Transdisciplinary Research Methods in Experimental Architecture
Join us for Transdisciplinary Research Methods in Experimental Architecture, a free public lecture by Rachel Armstrong and Rolf Hughes. Introduced by Shane Murray.
Experimental architecture is a transdisciplinary research practice that asks what architecture ‘could be’. Its robust research questions require the development of specific languages, experiments, materials, technical instruments and assessment apparatuses, capable of responding to the various contexts and audiences for each project. In this talk we will focus on the specific method of monstering, which is implicit in radical architectural change. It is a specific example of research practice in experimental architecture that combines the production of values with radical transdisciplinarity.

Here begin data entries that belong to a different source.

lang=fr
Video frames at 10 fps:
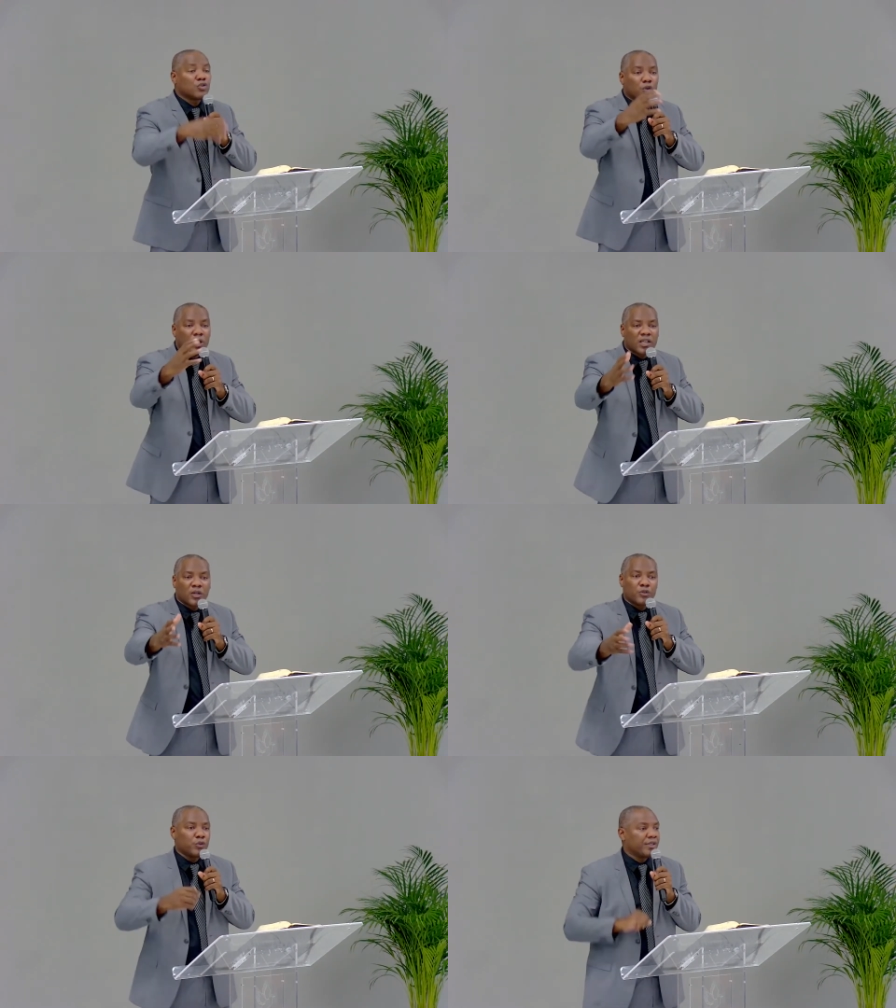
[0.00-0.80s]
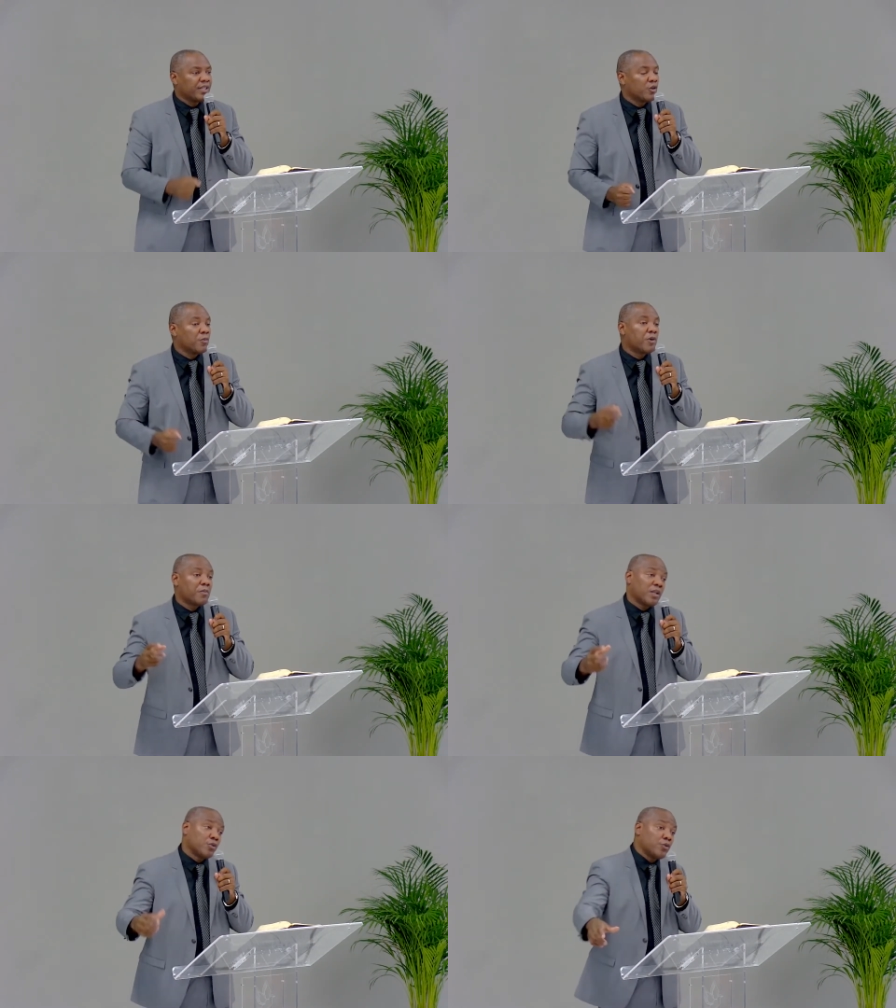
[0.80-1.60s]
de leur incrédulité, le peuple
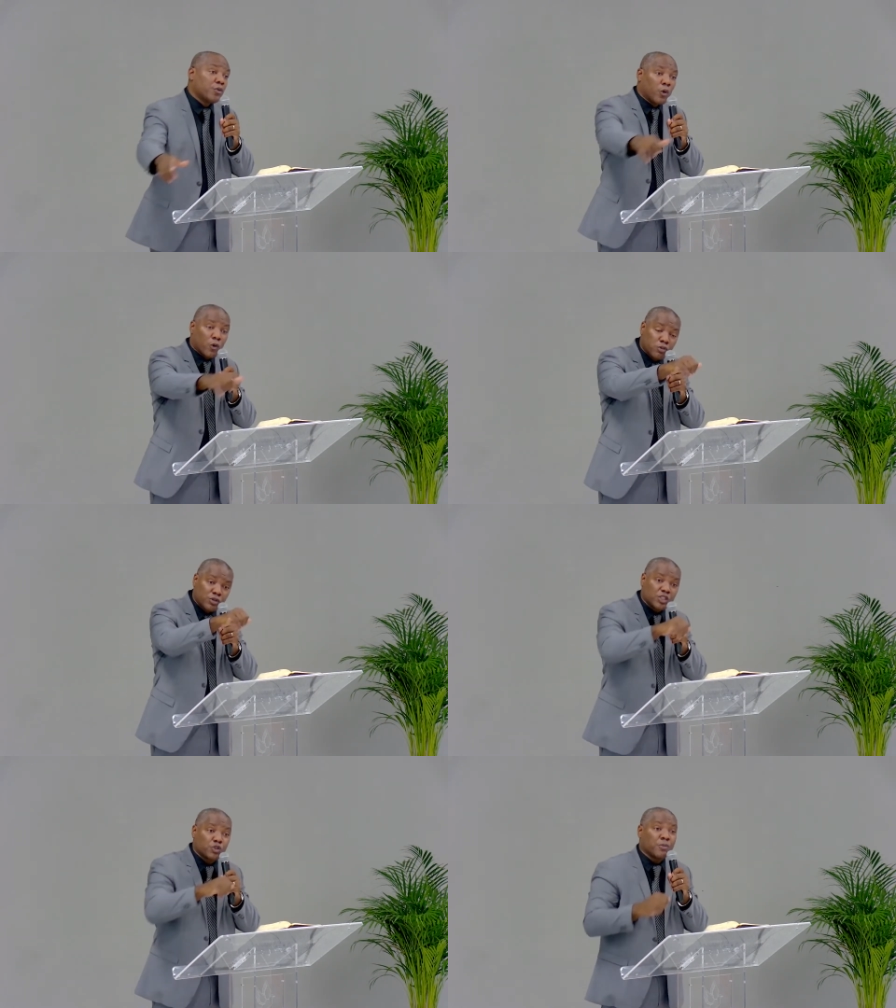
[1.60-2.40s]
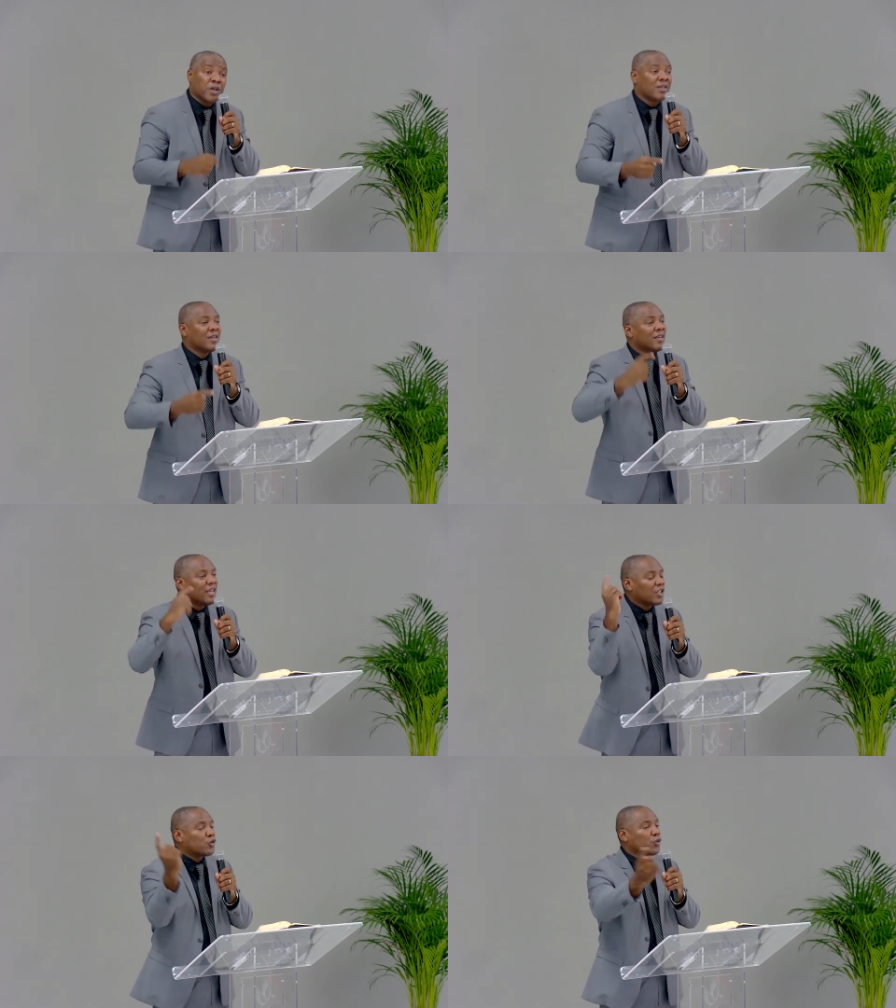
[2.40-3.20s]
a dû rebousser chemin
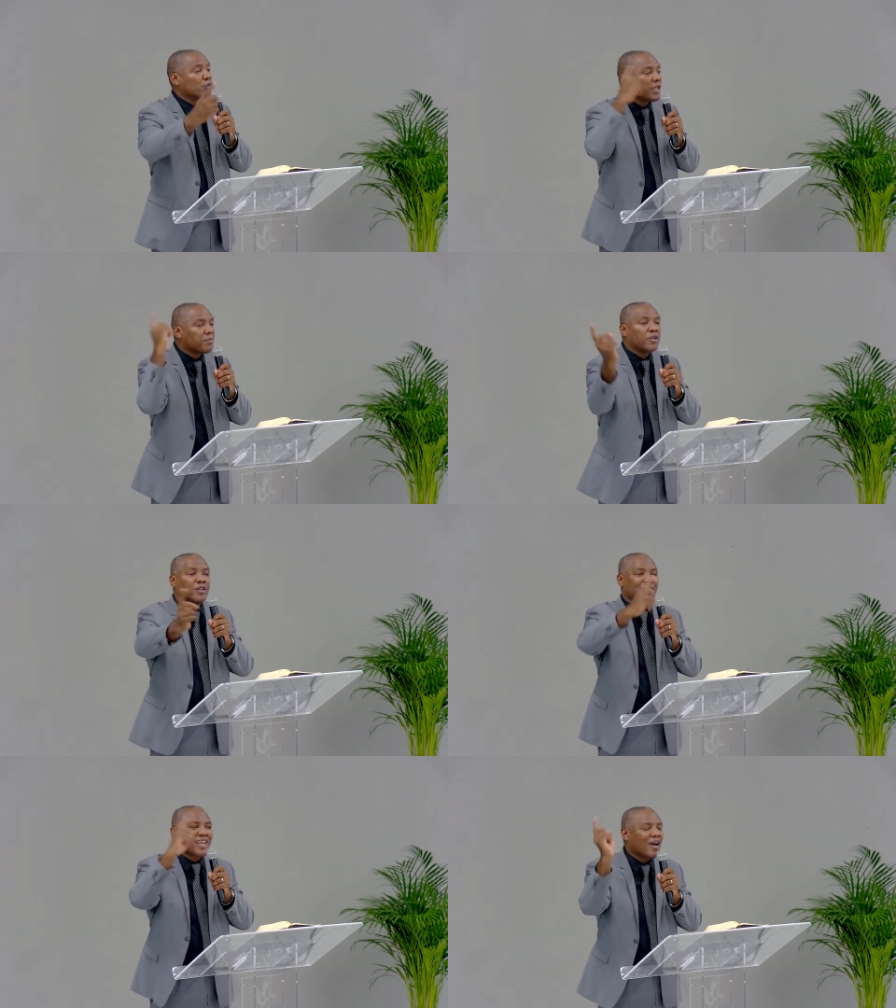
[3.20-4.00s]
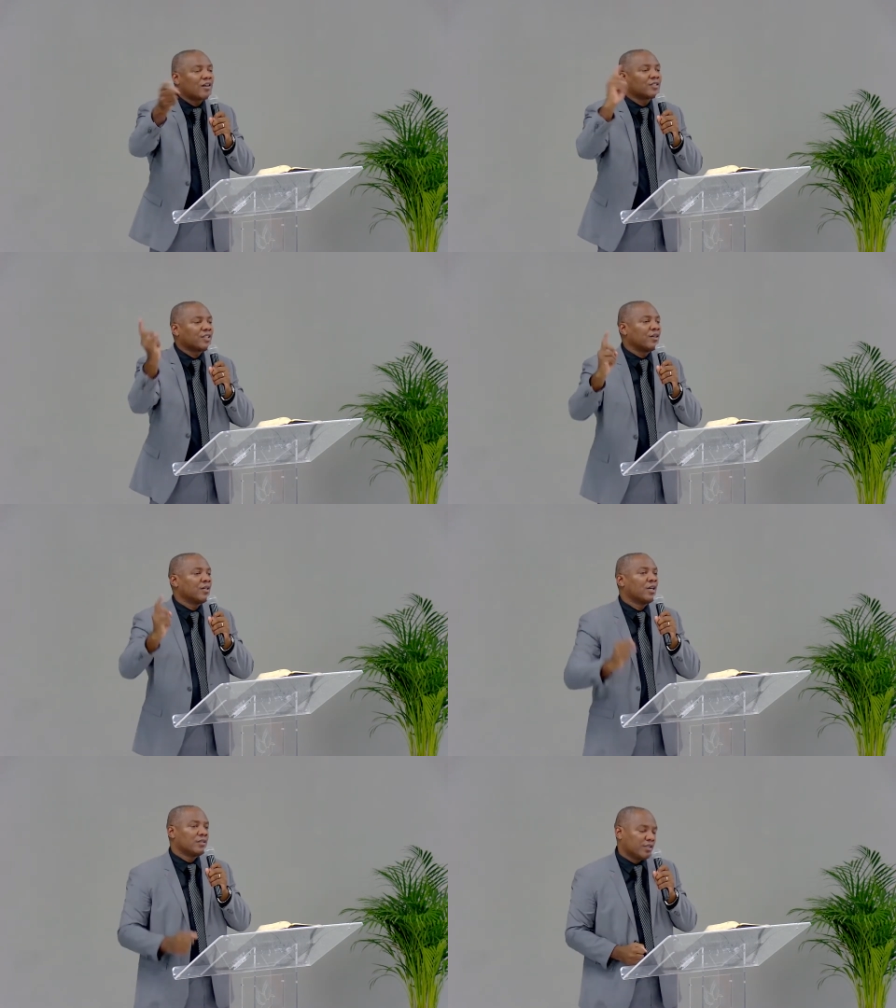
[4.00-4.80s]
et tourner pendant 40 ans
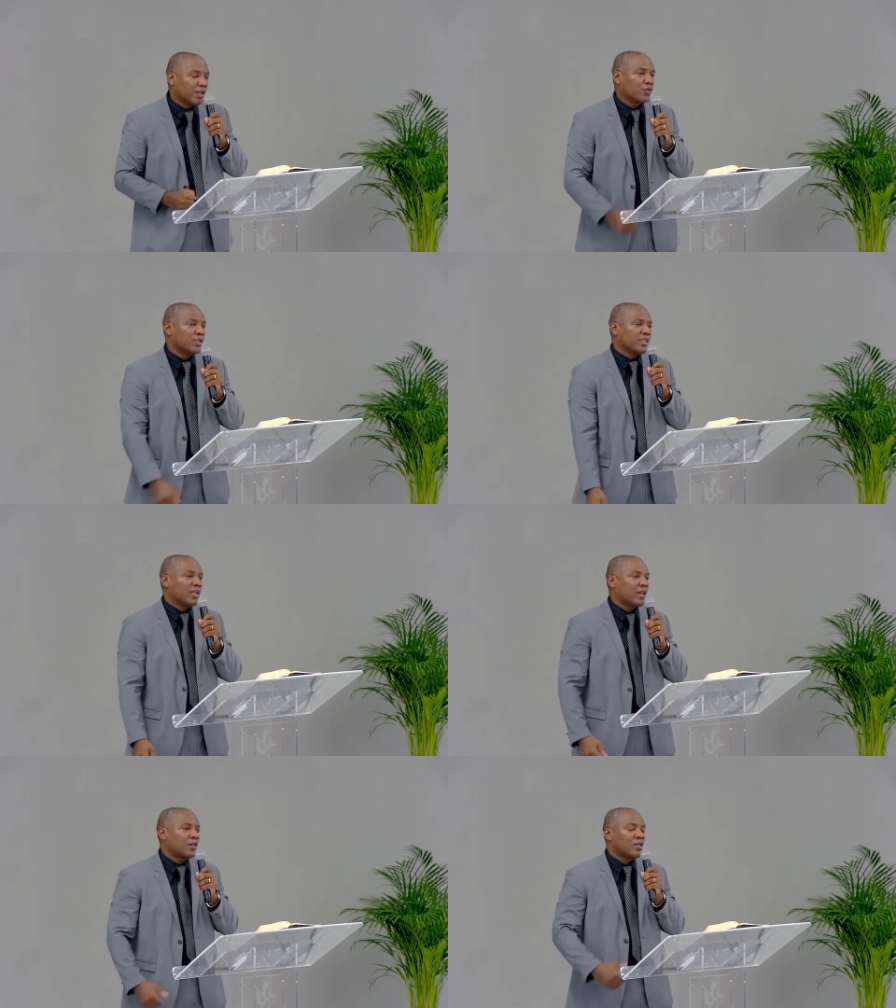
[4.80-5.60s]
dans le désert,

Monsters embody the unknown and uncontrollable aspects of the world and no matter how prepared we think we are for them, they will always exist in our blind spots. Bringing extremes of being and form into a coherent focus, monstering is a research practice that generates qualitatively new encounters in the choreography of space and its inhabitation. Recognising the innate weirding within the material realm that is capable of invoking uncanny, supernatural, or unearthly encounters, monstering considers ‘other’ bodies and the kinds of spaces that are haunted by them as an architectural tactic that draws attention to existing preferences, conventions, and habits. Seeking to broaden notions of community by embracing the whole community of life beyond humans, it expands the toolset for design.